Political slogan in Belarus

For Belarus! (За Беларусь! in both Russian and Belarusian) was a campaign slogan used in Belarus starting in 2004 to push for constitutional alterations inside the country, which consisted of (1) enabling a citizen to become the country's president for more than two times (as had been the case until 2004) and (2) to allow the current president Alexander Lukashenko to run for a third term. The campaign was usually announced and spread by using television airtime, public concerts or billboards erected in the country. The campaign was used again in the 2006 presidential elections, with the addition of a song played on Belarusian Television on the day of the elections. The campaign was also used by the BRSM to support the government's discourse on patriotism (in contrast to that of the political opposition: e.g. the Belarusian Popular Front, which uses another slogan: "Long Live Belarus!").

==Use==
The characteristics of the campaign include the use of the phrase occasionally with the addition of names or organizations, such as workers or the military, and attributes such as "stable", "flourishing", "strong" Belarus.

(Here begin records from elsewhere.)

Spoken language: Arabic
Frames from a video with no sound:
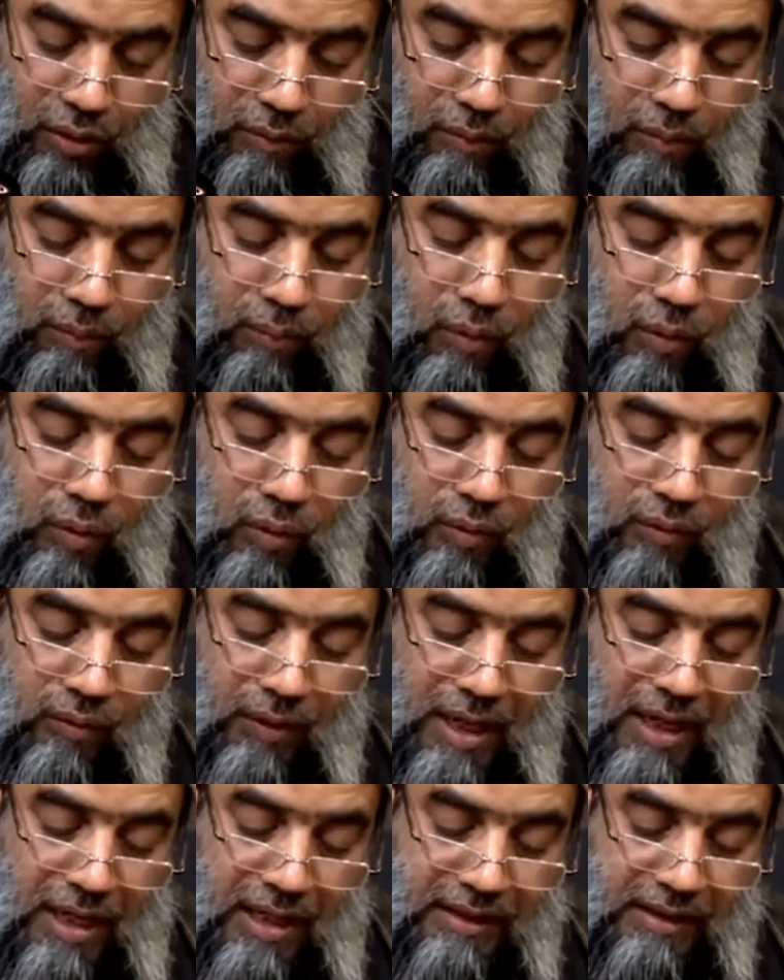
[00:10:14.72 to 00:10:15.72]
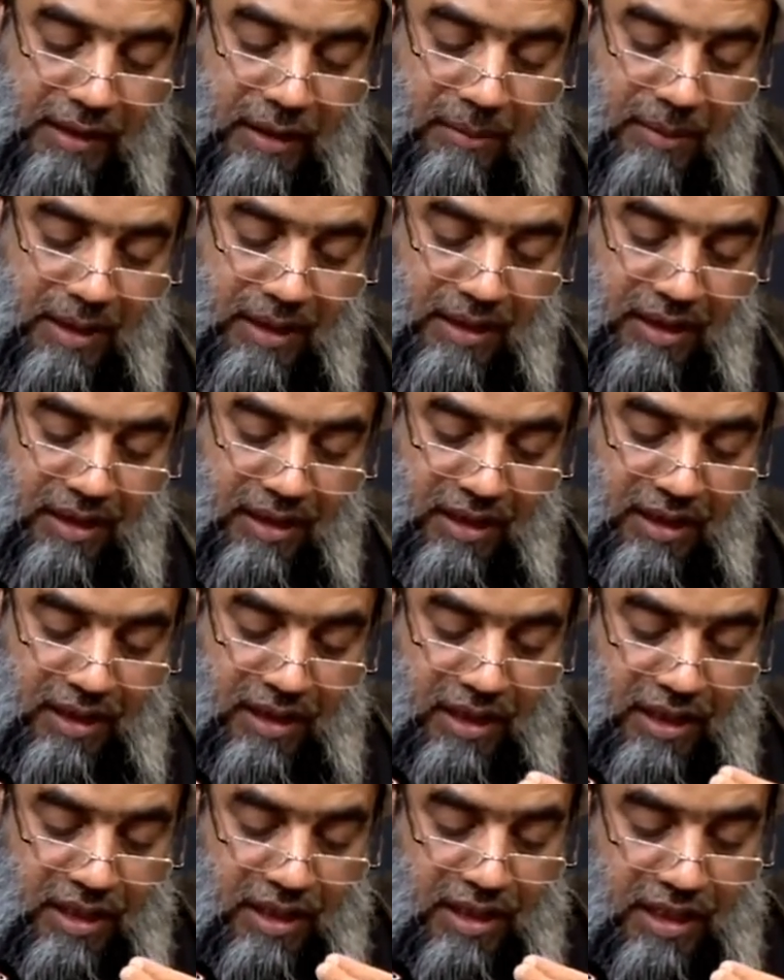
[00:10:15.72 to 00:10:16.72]
حب فاطمة
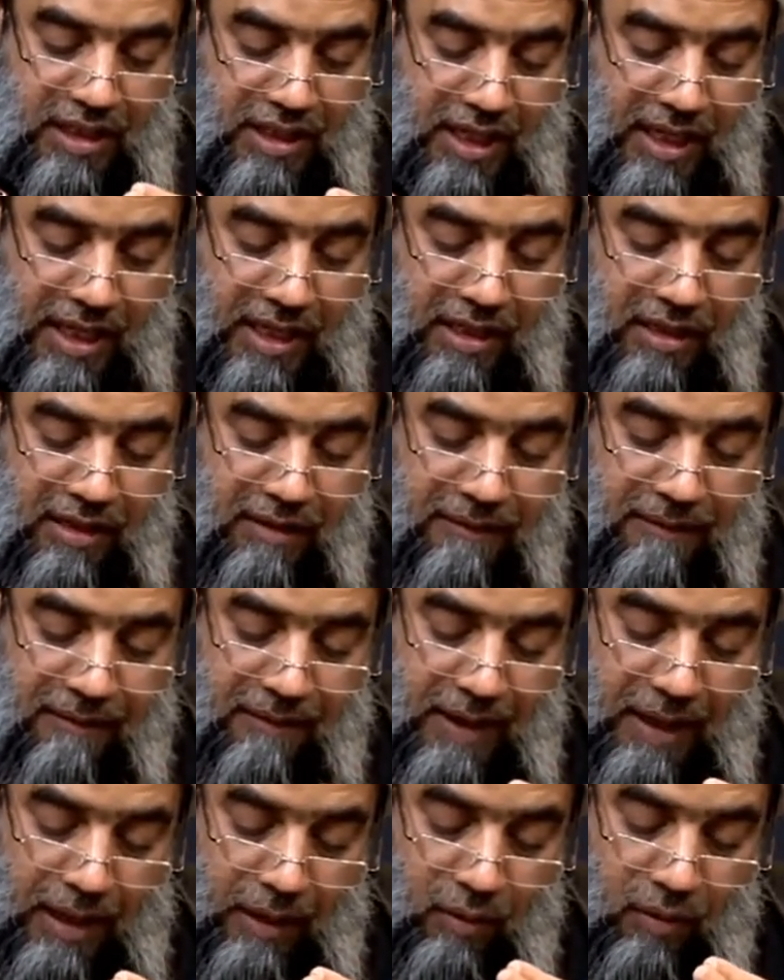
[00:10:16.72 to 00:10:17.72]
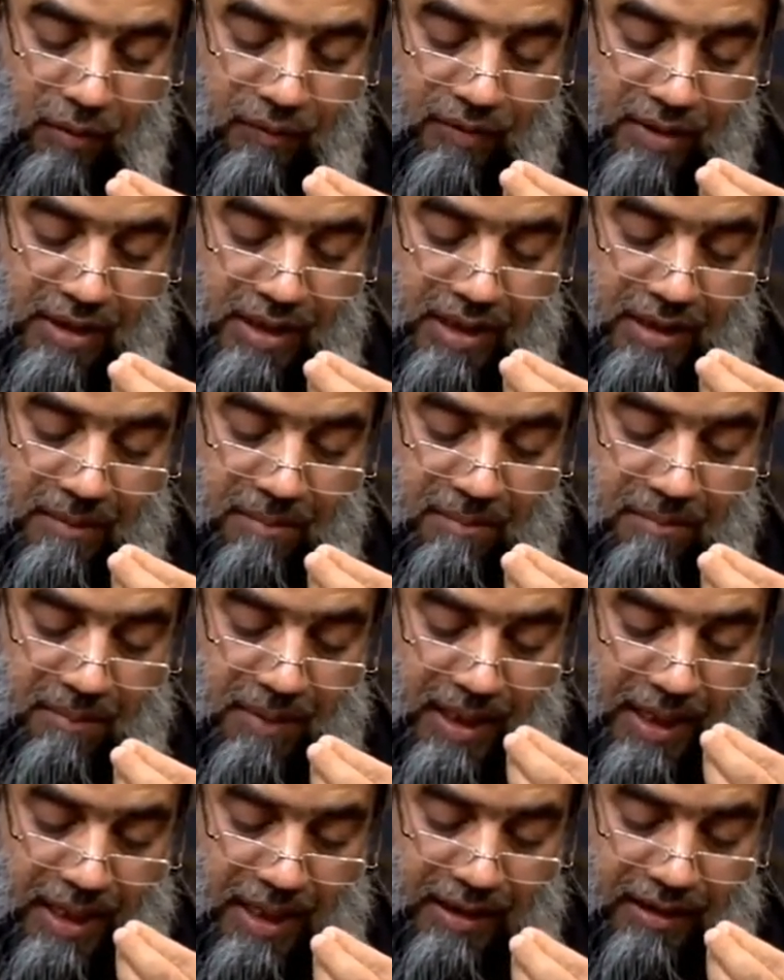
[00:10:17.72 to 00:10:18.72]
ينفع في
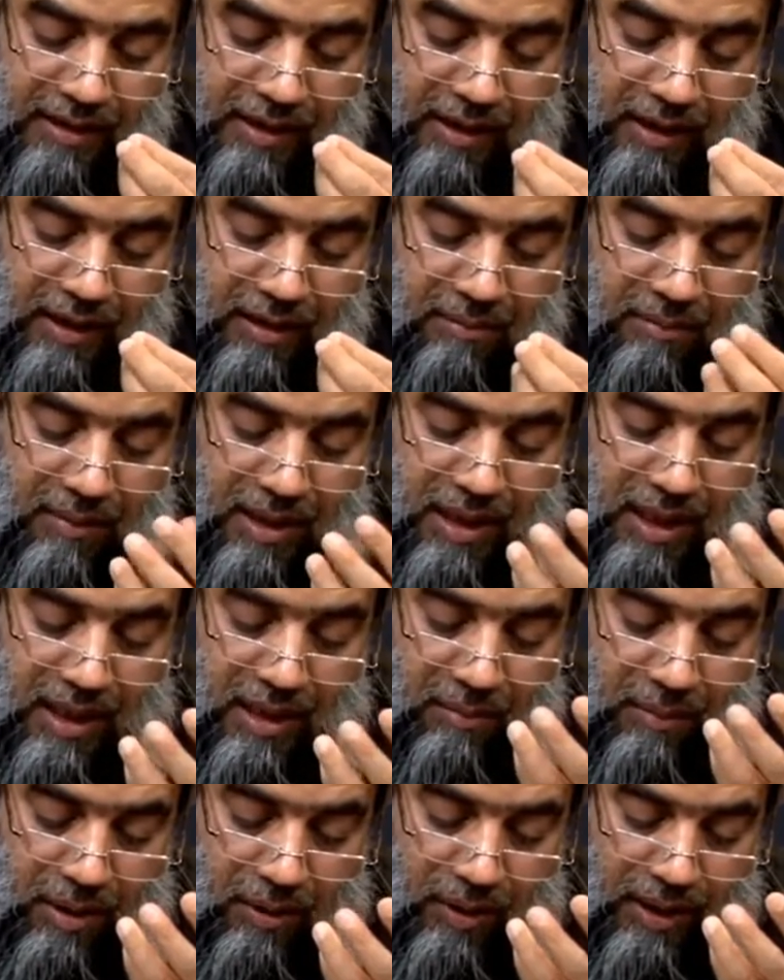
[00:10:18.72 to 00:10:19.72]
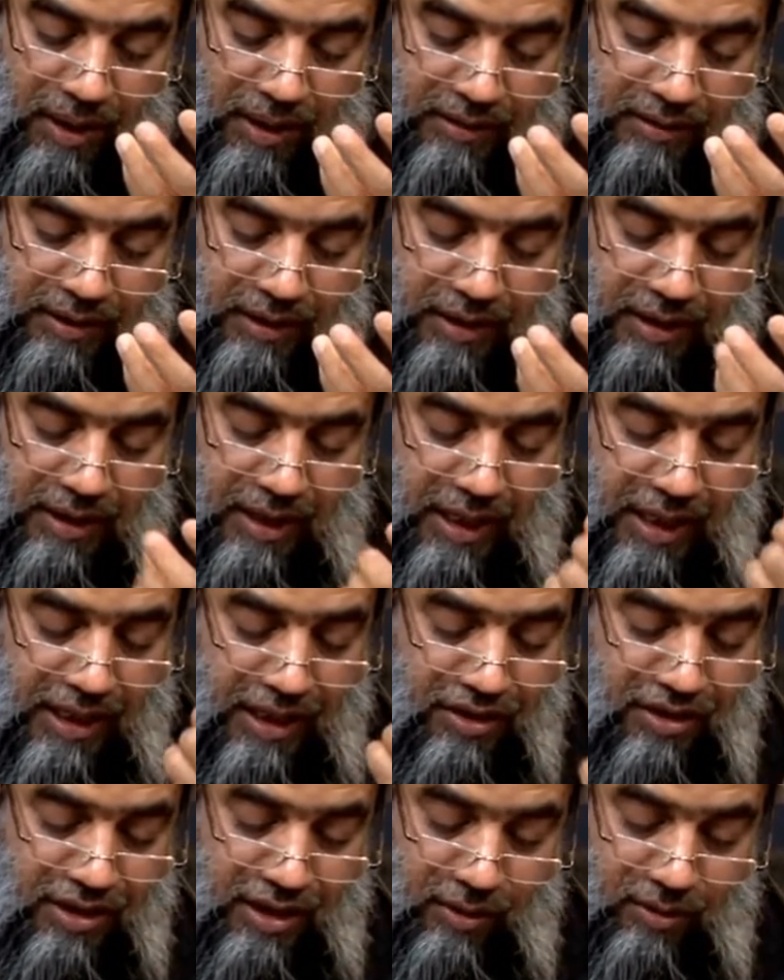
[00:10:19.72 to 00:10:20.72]
مئة من المواطن
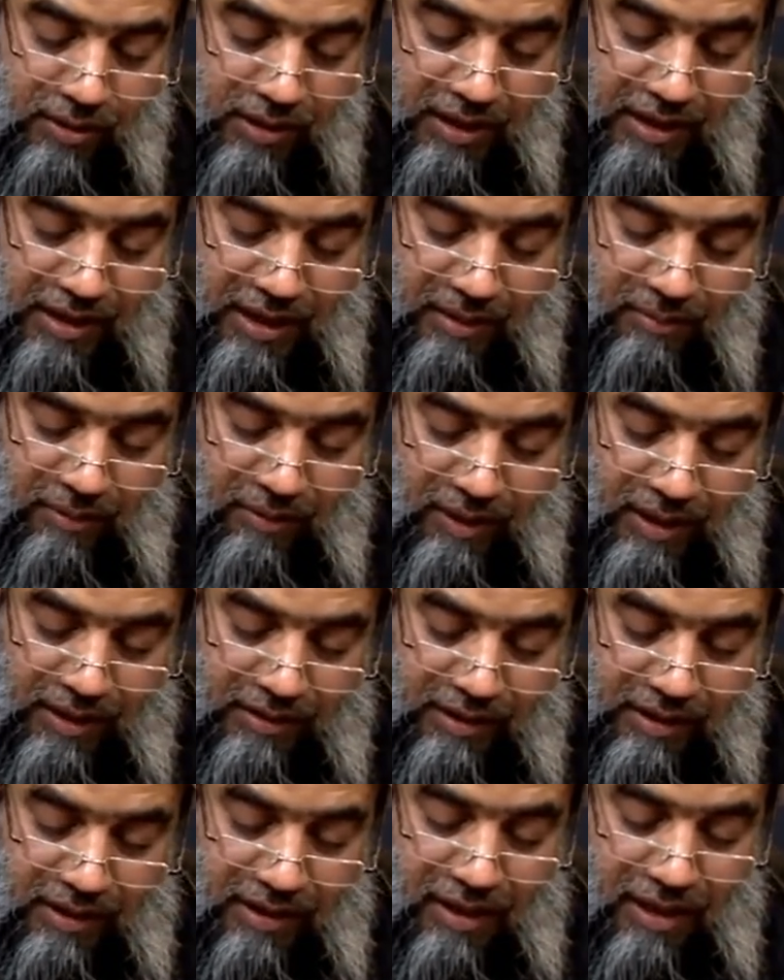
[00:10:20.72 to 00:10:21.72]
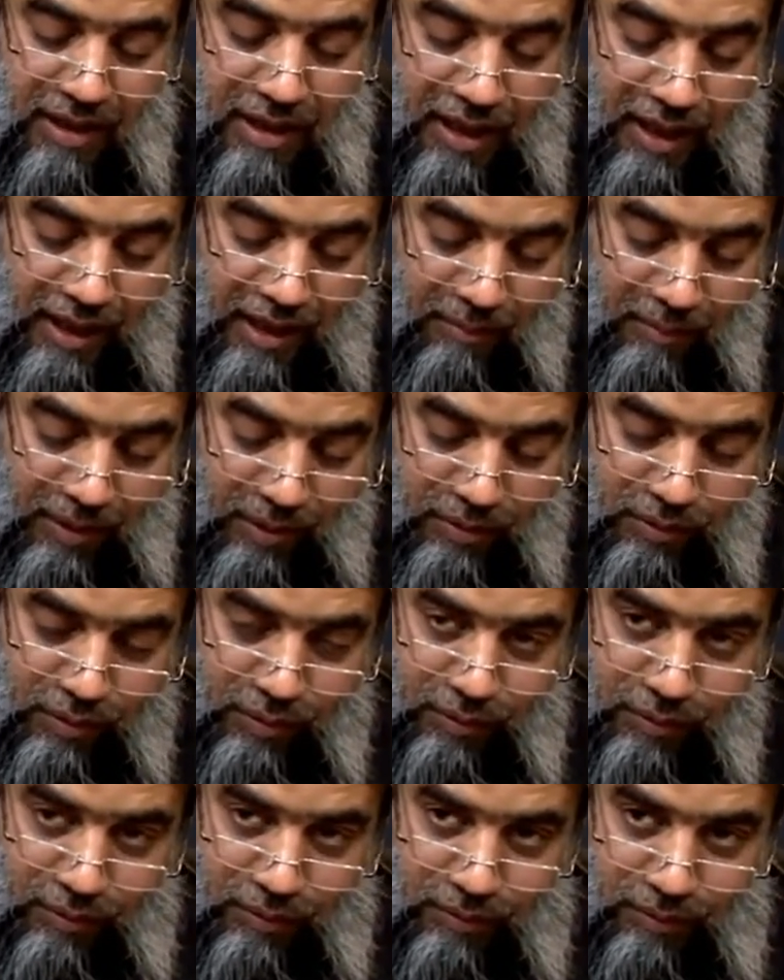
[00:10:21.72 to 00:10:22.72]
أيسر تلك المواطن
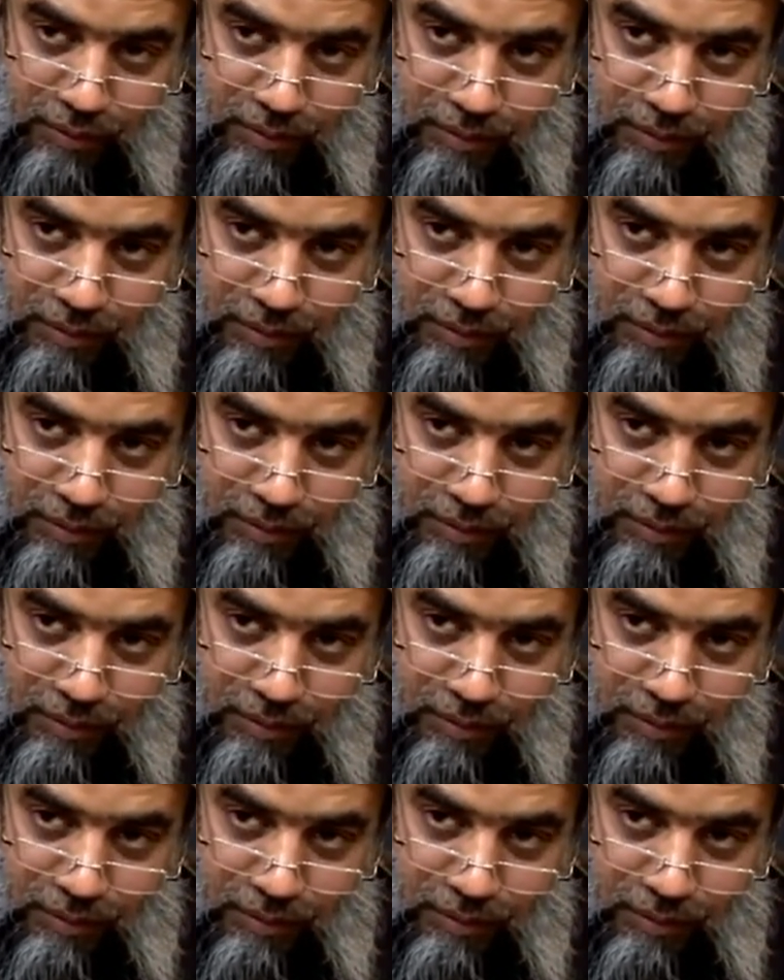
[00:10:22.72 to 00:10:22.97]
الموت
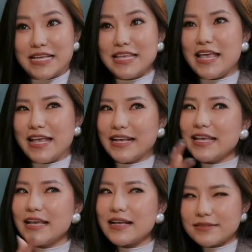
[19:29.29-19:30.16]
sẽ diễn
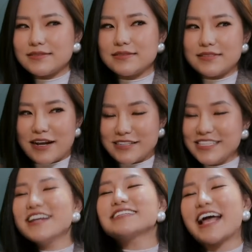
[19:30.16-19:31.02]
cái trận
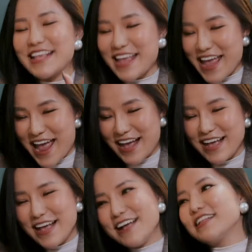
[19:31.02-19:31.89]
chiến đó tại nhà.
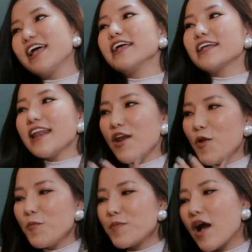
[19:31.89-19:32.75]
Thì
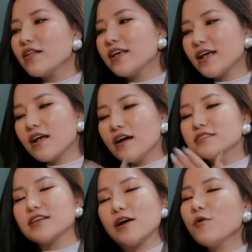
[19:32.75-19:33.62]
lúc đó thì cái
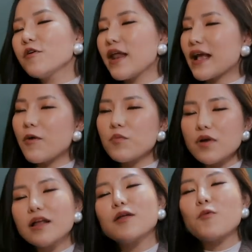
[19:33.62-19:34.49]
cư xử của người đàn ông
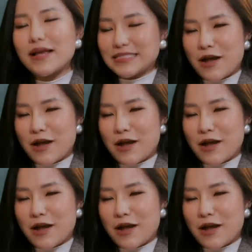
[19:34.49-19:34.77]
rất là quan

The letters "ЗA" ("for") are always capitalized and colored red and green, invoking the national flag. In this layout, the word "ЗA" has national connotations and is visually prominent, suggesting that it is the most important word in the slogan. Thus, it was suggested to the electorate that they should vote "for", that is, for the constitutional reforms that enabled president Lukashenko to run for his third term (2004) and to vote for him in the 2006 presidential elections, because it correlates with voting "for Belarus". Belarusian state-owned media depict the political opposition as a subversive group that intends to disorganise the country and "sell" it to the "West". From this point of view, the slogan may easily be interpreted as an identification of the current president or government with Belarus. To vote for someone else would then mean to vote against the interests of the country and its people.